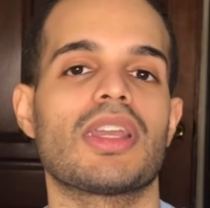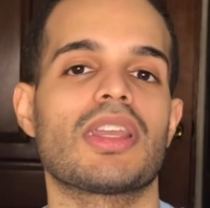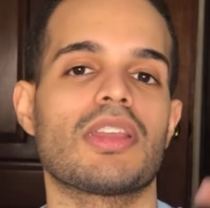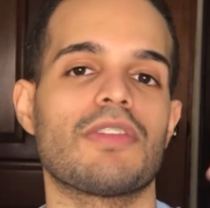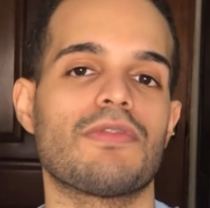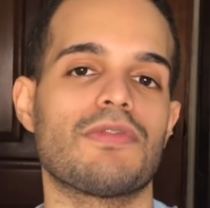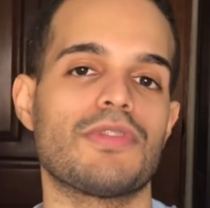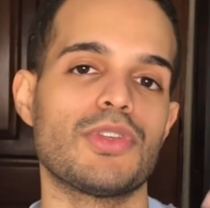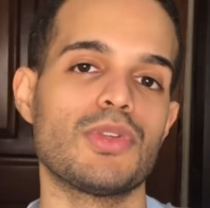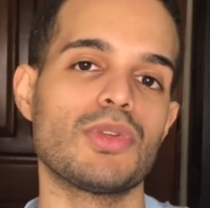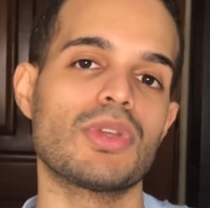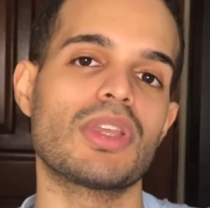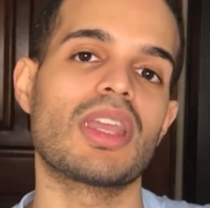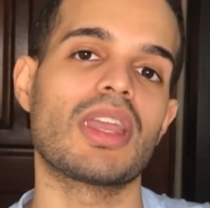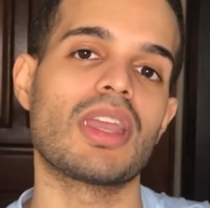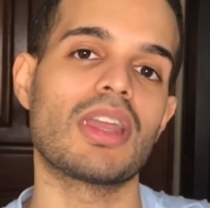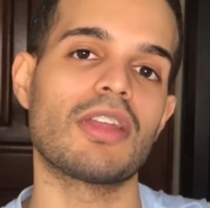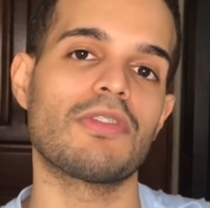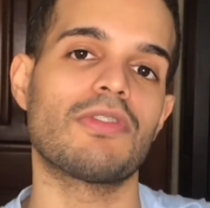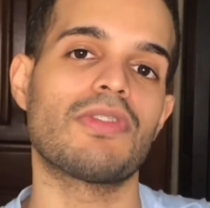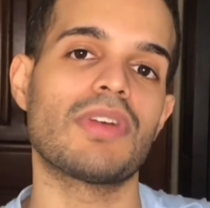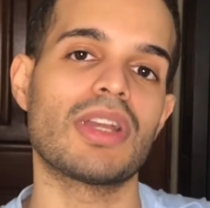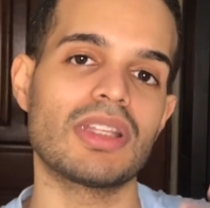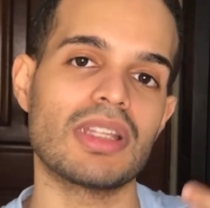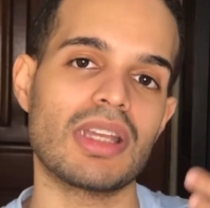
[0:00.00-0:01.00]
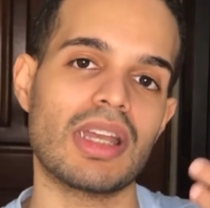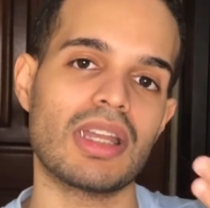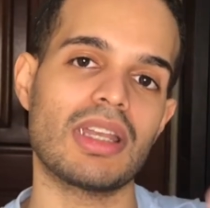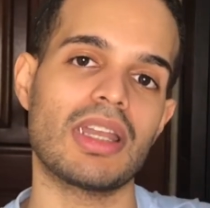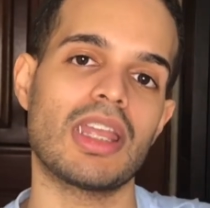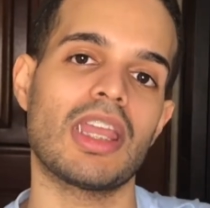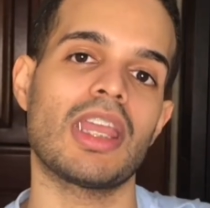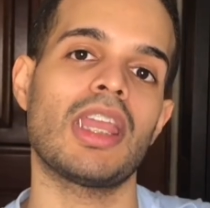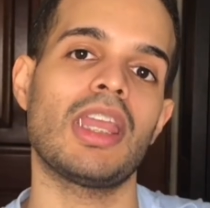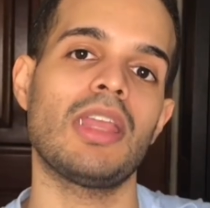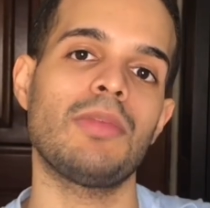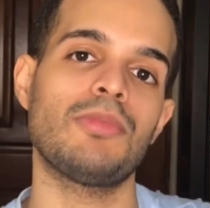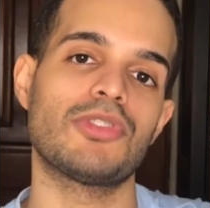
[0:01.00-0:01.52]
if you can find that
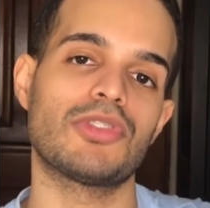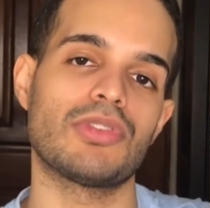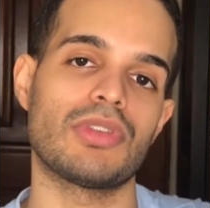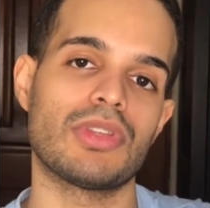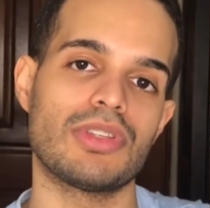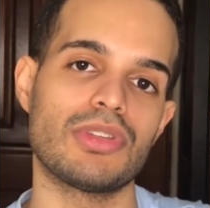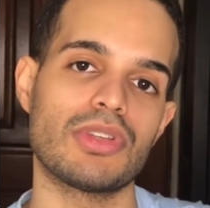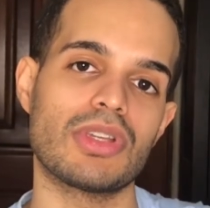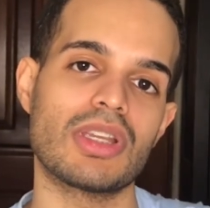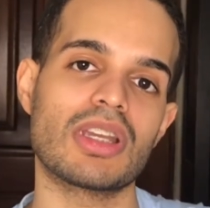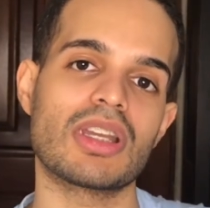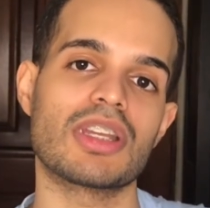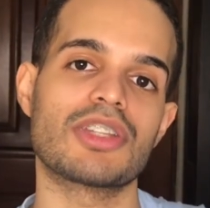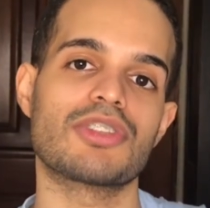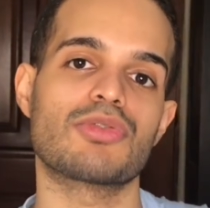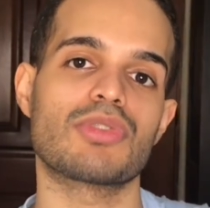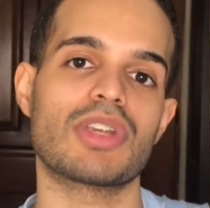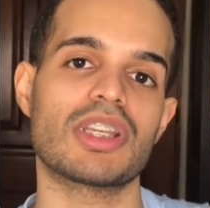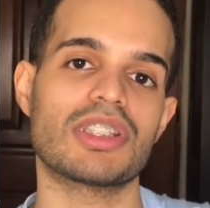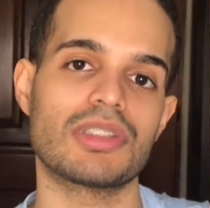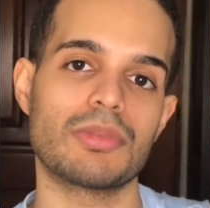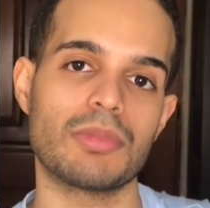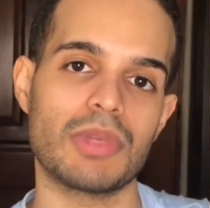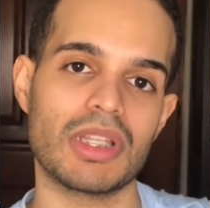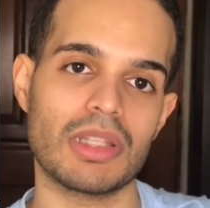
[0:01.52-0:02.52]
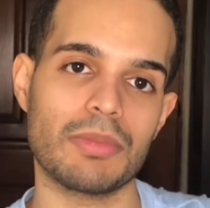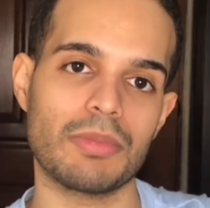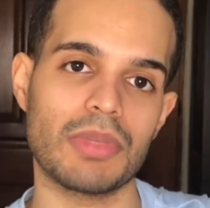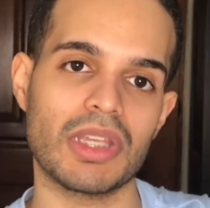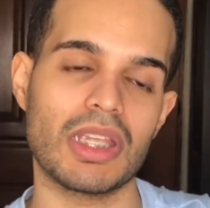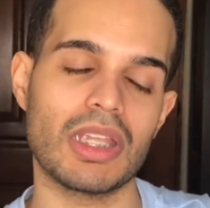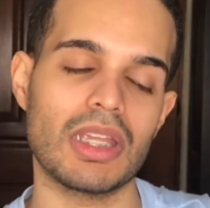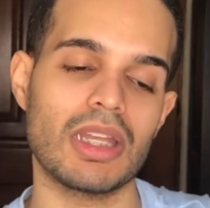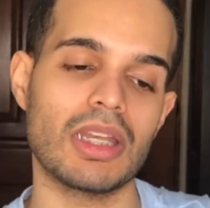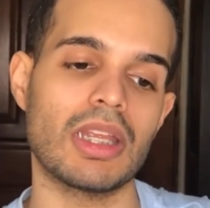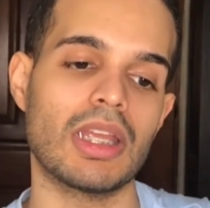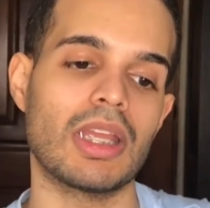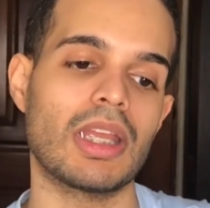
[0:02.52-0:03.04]
name so you can address them at the
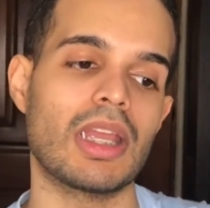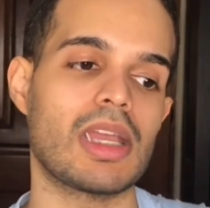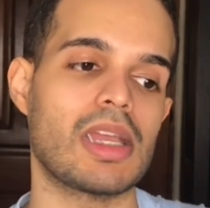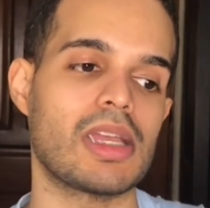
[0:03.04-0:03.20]
beginning,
================
The answer should consist solely of the lines from the one containing "[0:01.00-0:01.52]" through the last line of the material, copied exactly, with pictures left out.

[0:01.00-0:01.52]
if you can find that
[0:01.52-0:02.52]
[0:02.52-0:03.04]
name so you can address them at the
[0:03.04-0:03.20]
beginning,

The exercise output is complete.